26 апреля 1986 г

Это и был сад земной, апрельский Крым, весь в цветах, в свежей зелени, а в Москве, тем временем ещё по ночам заморозки, и как бы не побило слишком ранний яблоневый цвет, может статься, не дождёмся ни штрифеля со странным вкусом, ни рассыпающегося белого налива, ни мелких твёрдых яблочек неизвестного рода-племени. Но это там, к северу, к северо-западу. Тут море, — специально для нас, победителей областных, республиканских и краевых олимпиад по всем возможным школьным предметам, — солнце, цветы, редкие облака над холмами и деревянные домики. Пятое питание: кефир с булочками на ночь, пионерский лагерь «Орлёнок», две недели без уроков, домашних заданий и холода, после долгой московской зимы.


Я быстро свёл знакомство с Наташей, фотографиней, — то есть, руководительницей фотокружка, — дамой лет, как мне тогда казалось, сорока, а теперь я думаю, что, наверное, от силы двадцати с небольшим. Она позволяла мне подолгу засиживаться в тёмной комнате, нарушать правила распорядка, мотивируя это тем, что-де, дневной свет всё равно просачивается через щели, фотографу необходима ночь. Видимо, я нравился ей — в большинстве своем юные физики, химики и математики к фотографии особого интереса не проявляли, но и не то чтобы совсем оставляли Наташу в покое. Пара человек приехала с фотоаппаратами, некоторые умники любили прийти на занятие и изводить ее вопросами о процессах и составах. Я же вел себя смирно, и она была благодарна мне за это.
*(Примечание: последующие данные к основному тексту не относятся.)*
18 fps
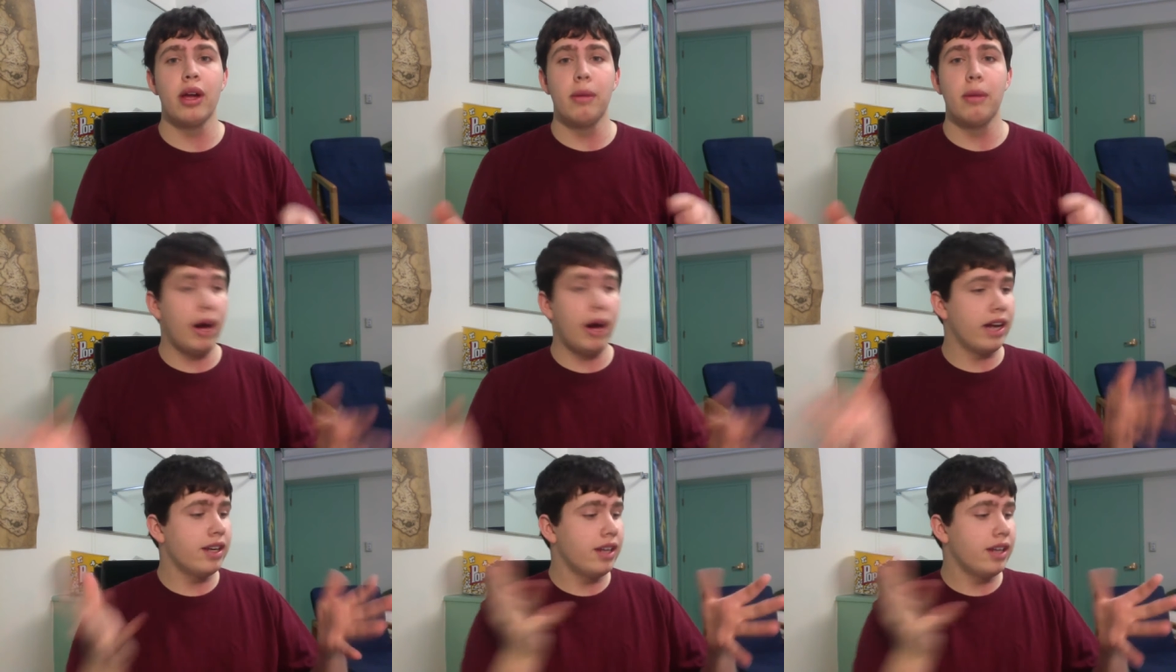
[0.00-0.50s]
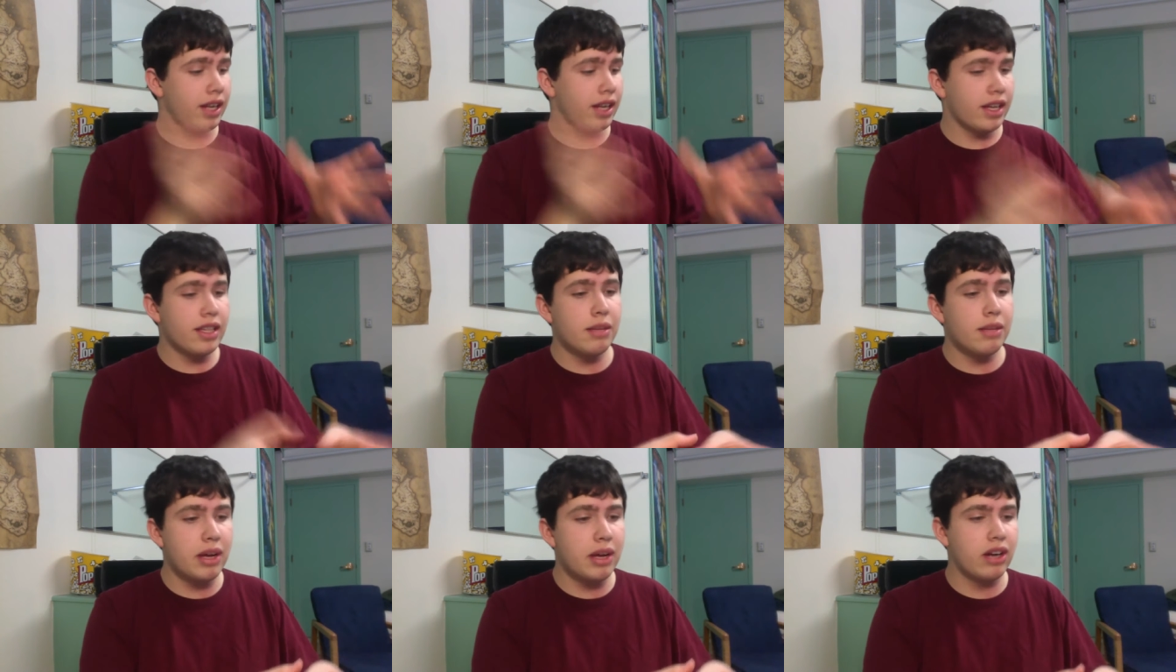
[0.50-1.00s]
But in
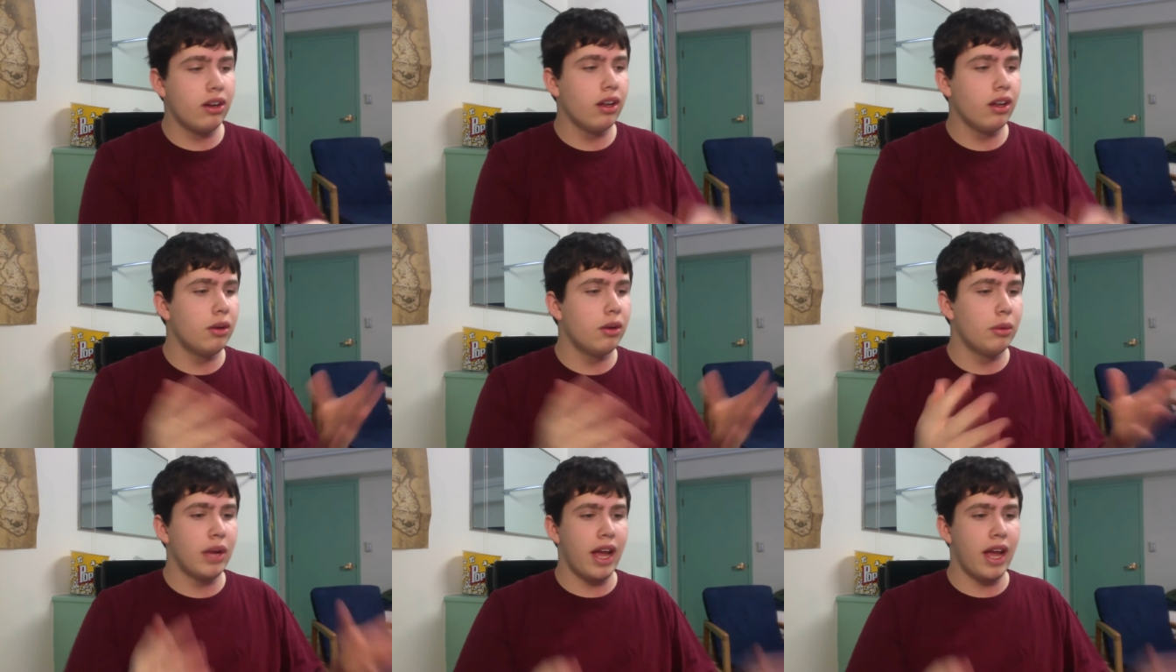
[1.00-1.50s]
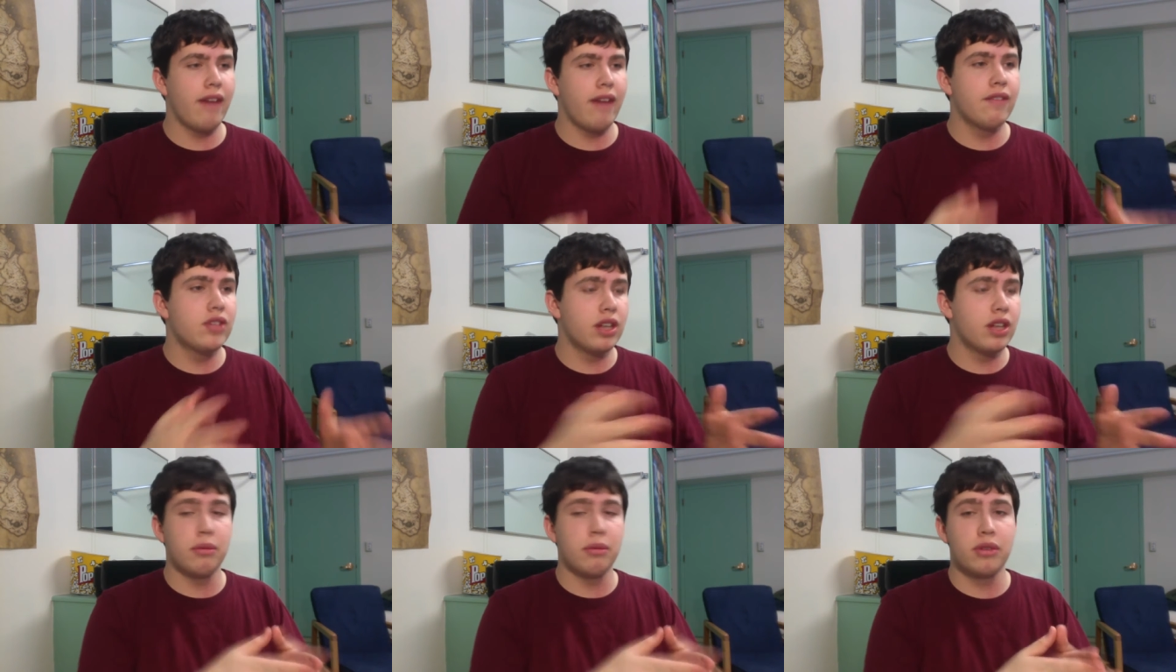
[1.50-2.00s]
the middle, we have
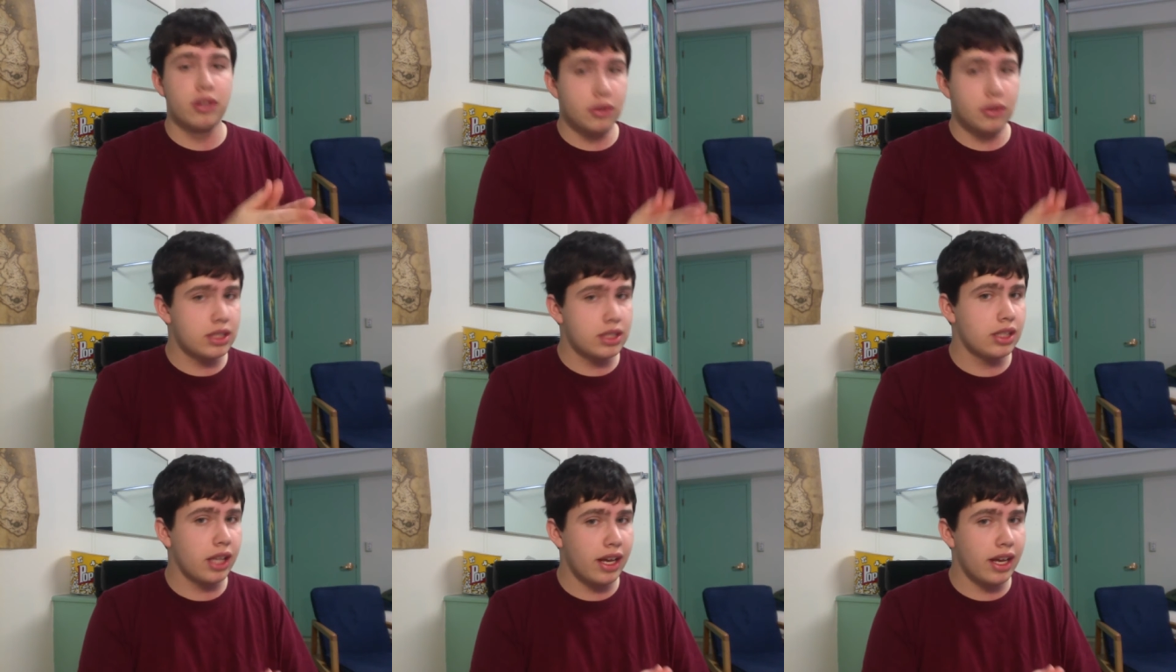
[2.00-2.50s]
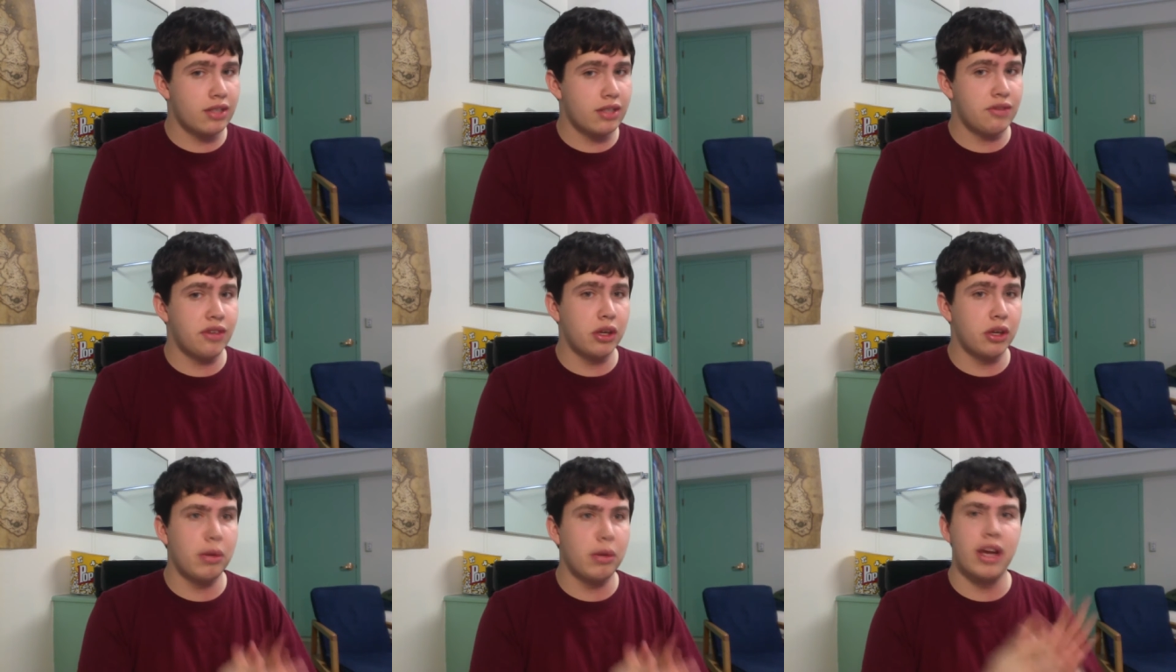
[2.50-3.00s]
Tom Cruise's latest
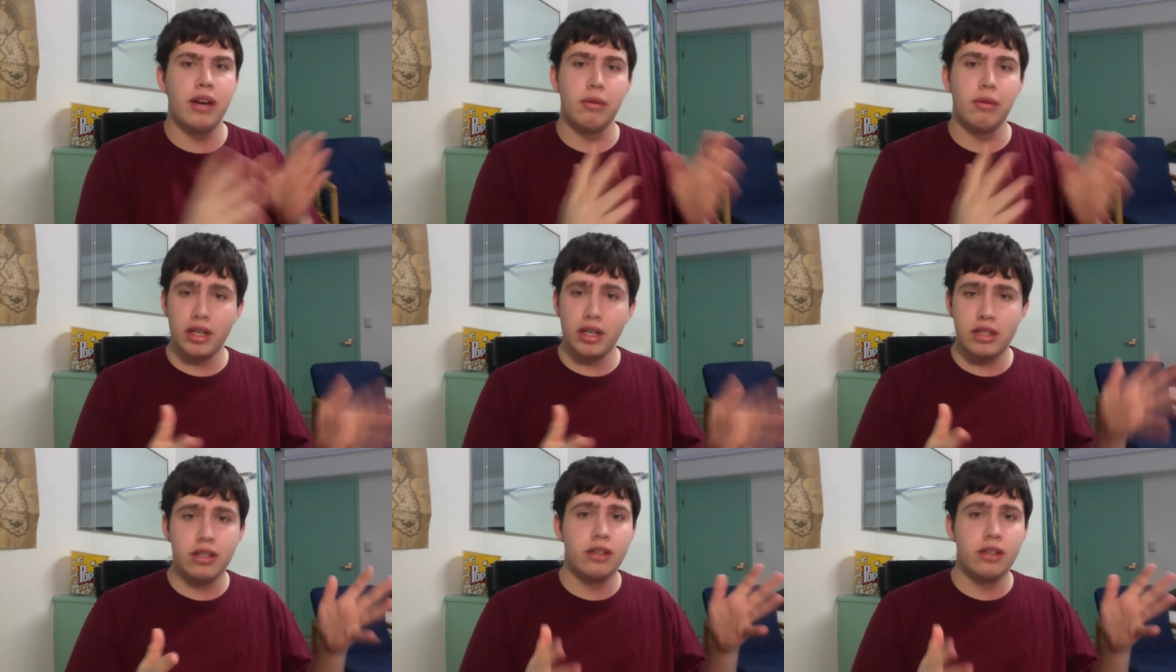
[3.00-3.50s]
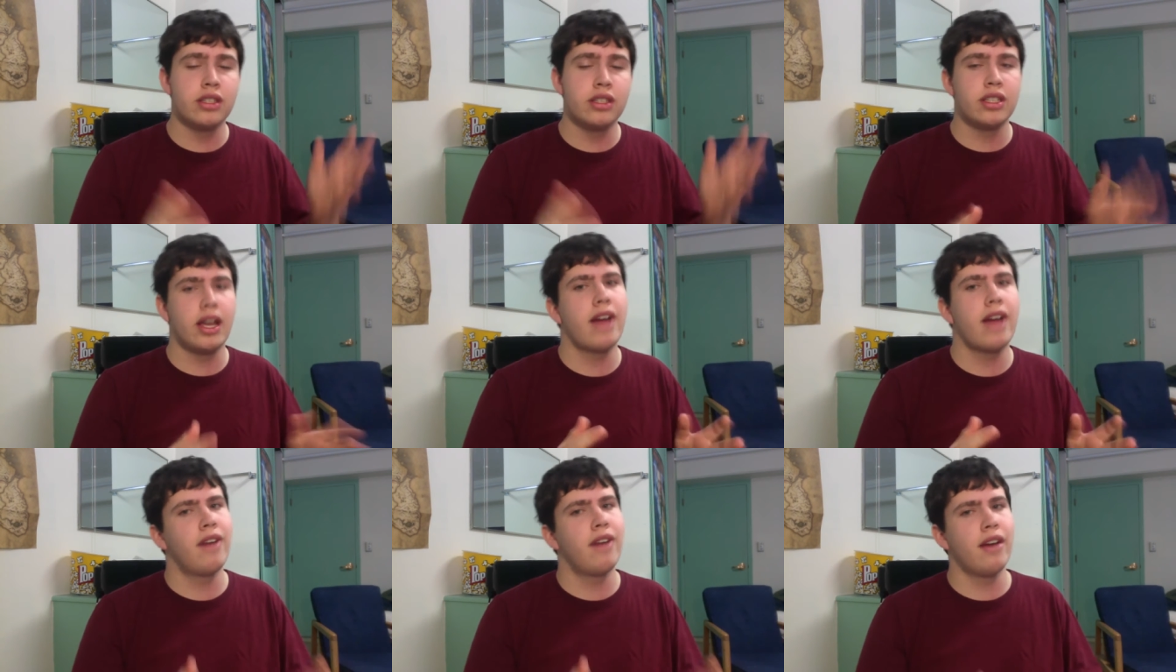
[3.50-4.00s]
film, an original
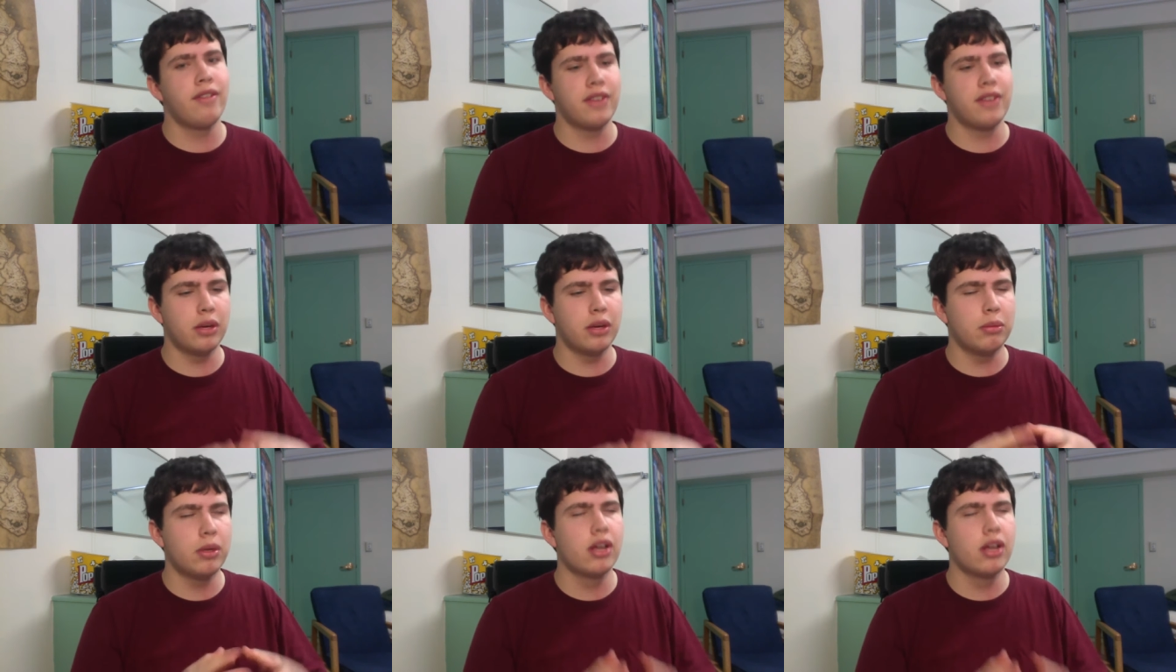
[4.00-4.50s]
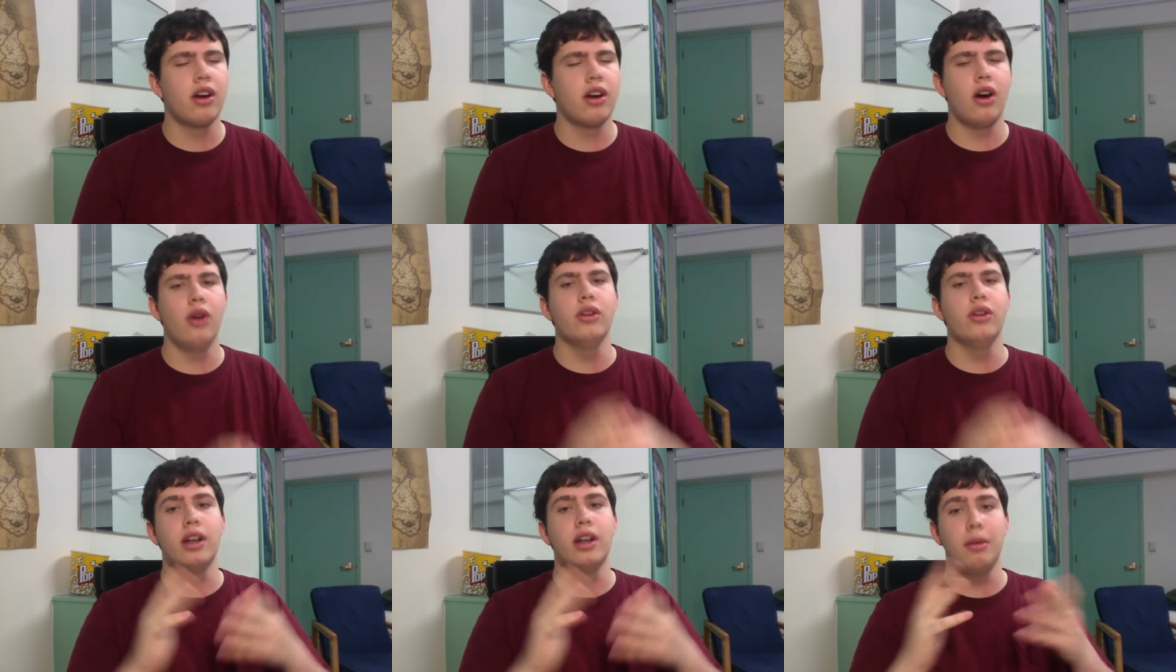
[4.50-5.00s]
sci-fi film
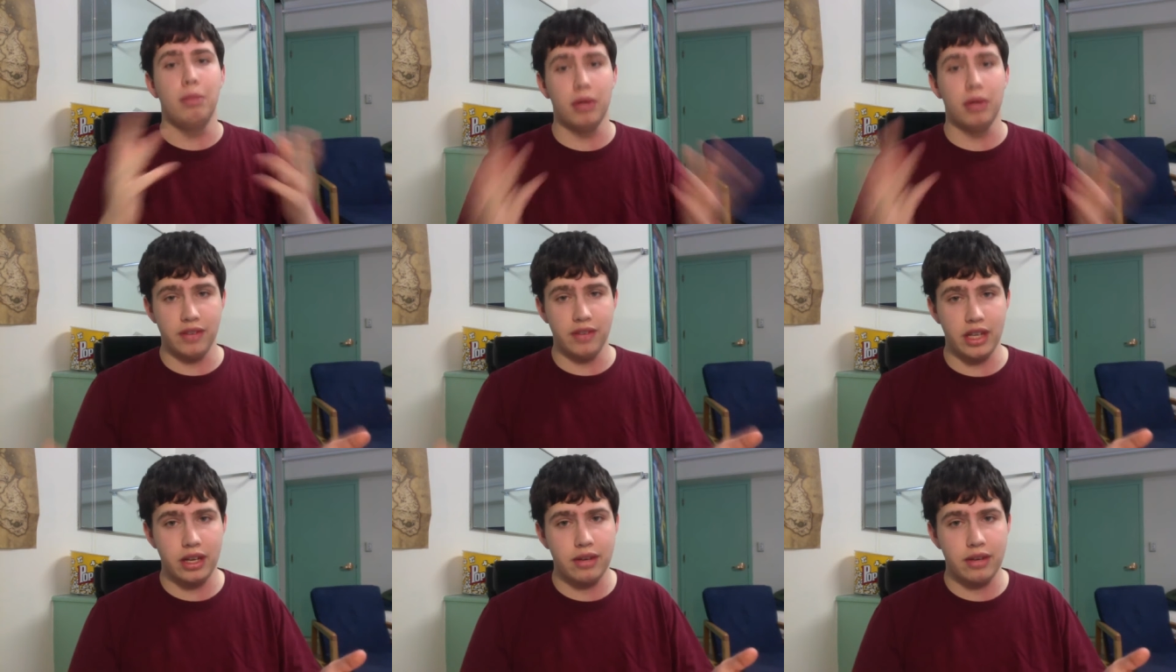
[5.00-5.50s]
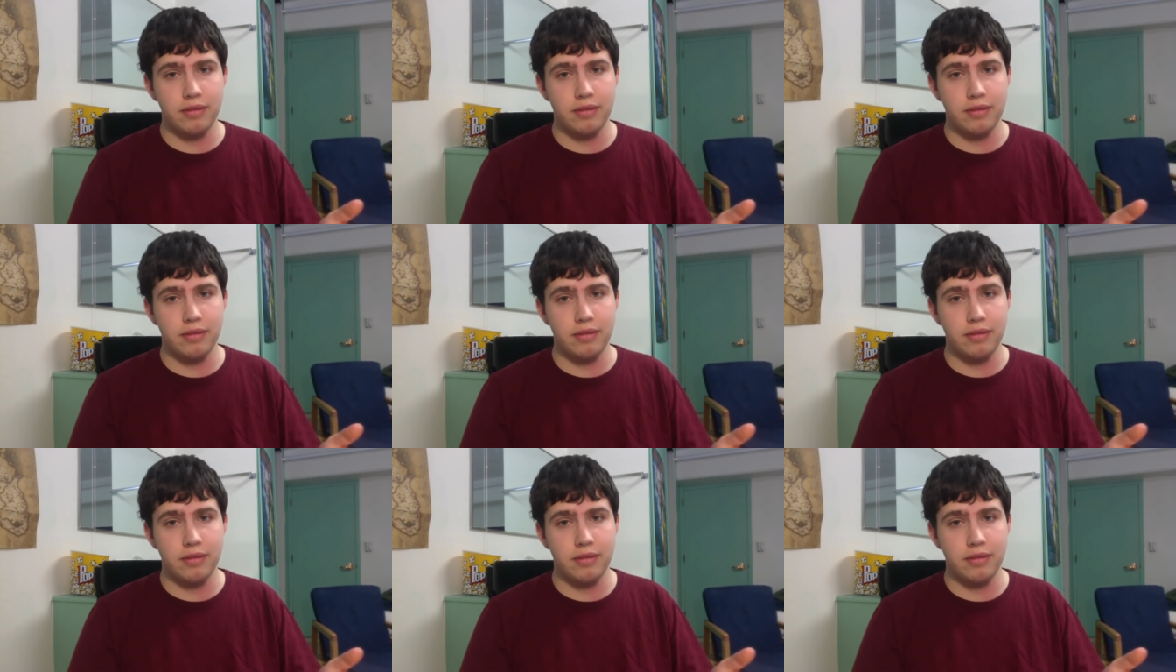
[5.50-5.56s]
called Oblivion.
Вожатая отряда Марина, будущий юрист, прокурор, морщилась, но победители олимпиад в целом хлопот доставляли не то, чтобы много, оставалось время и на флирт со вторым вожатым, Валерой, и на ночные шашлыки с педагогическим составом. Иногда туда убегала и Наташа, оставляя нас одних в ночи колдовать над метол-гидрохиноновым проявителем и фотобумагой «Бромпортрет», — венгерской «Forte» в «Орлёнке», конечно, не водилось. «Нас» — это меня и Таню, мою ровесницу, юного историка. Она, киевлянка, дошла до всесоюзной олимпиады, где её на полкорпуса обошёл отдыхавший с нами же строгий мальчик Слава, в будущем известный политолог, автор книги «Империя и модернизация», — книгу в английском переводе я увижу через много лет на полке то ли Barnes&Noble, то ли Asia Books — и вспомню эту историю благодаря редкой, ни на что не похожей Славкиной фамилии.


Теперь мне кажется, что фотография Тане вовсе не была интересна, а был интересен ей, скорее, я. Ну и возможность нарушать распорядок. Я чувствовал это, но все равно подолгу рассказывал ей о псевдосоляризации и композиции кадра. Она покорно слушала и даже, обзаведясь к тринадцати годам определённой женской мудростью, задавала вопросы, стараясь садиться ко мне поближе и водя пальцем над фотографиями (дотрагиваться до бумаги я ее быстро отучил). Я жалел, что не мог показать ей Картье-Брессона и фотографии Рима, сделанные Джиной Лоллобриджидой — оба альбома можно было брать в читальном зале районной библиотеки, в Москве, — я так и делал, как минимум дважды в неделю. Как мог, я пересказывал ей содержание фотографий. Безнадёжное это занятие натренировало во мне способность писать «изложения по картинам», за которые я неизменно получал оценку 5/4, - пара необходимых запятых каждый раз закатывалась куда-то под парту, — и не представляю себе, какие уж там образы складывались у Тани в голове, да и слышала ли она хоть что-нибудь. Я и сам иногда слушал свой голос как чужой, потому что больше всего меня интересовало, как к вечеру от прохлады встают дыбом волоски на Таниной руке и как в свете красного фонаря от ее не слишком складного девчоночьего тела остается только абрис, неожиданно женский, с какими-то изгибами и провалами, по которым гладко скользило мое сердце.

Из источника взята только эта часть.